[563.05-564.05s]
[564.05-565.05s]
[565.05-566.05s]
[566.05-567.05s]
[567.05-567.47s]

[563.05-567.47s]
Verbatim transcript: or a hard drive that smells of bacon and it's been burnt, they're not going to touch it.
++++++
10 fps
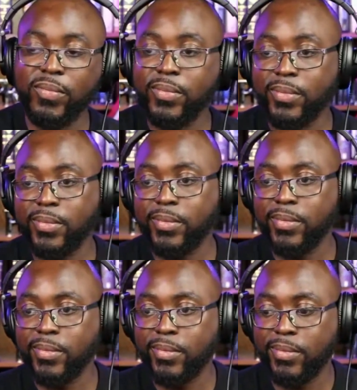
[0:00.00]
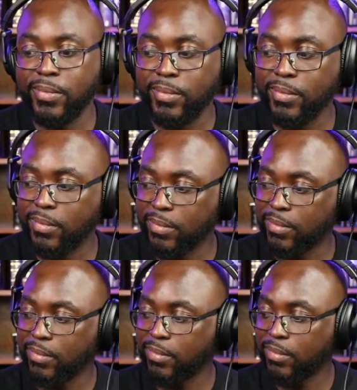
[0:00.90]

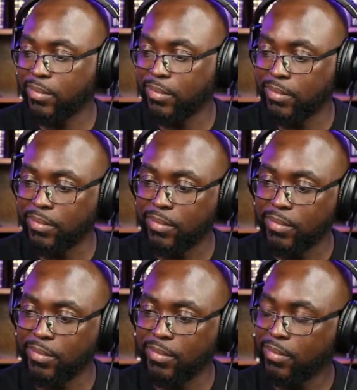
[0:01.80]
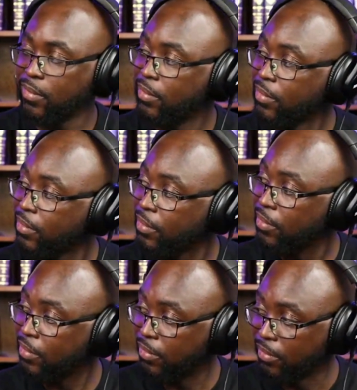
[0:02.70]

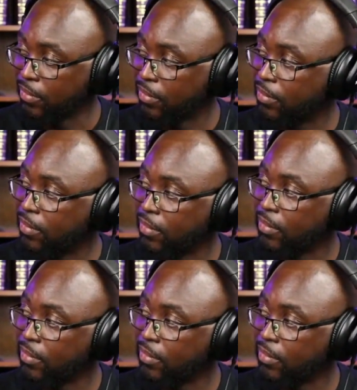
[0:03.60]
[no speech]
++++++
◆ **Task objective**
Using the entries above, give again exactly the lines from the line holding "[564.05-565.05s]" through the line holding "Verbatim transcript: or". Include both end lines and nothing else.

◆ **Answer section**
[564.05-565.05s]
[565.05-566.05s]
[566.05-567.05s]
[567.05-567.47s]

[563.05-567.47s]
Verbatim transcript: or a hard drive that smells of bacon and it's been burnt, they're not going to touch it.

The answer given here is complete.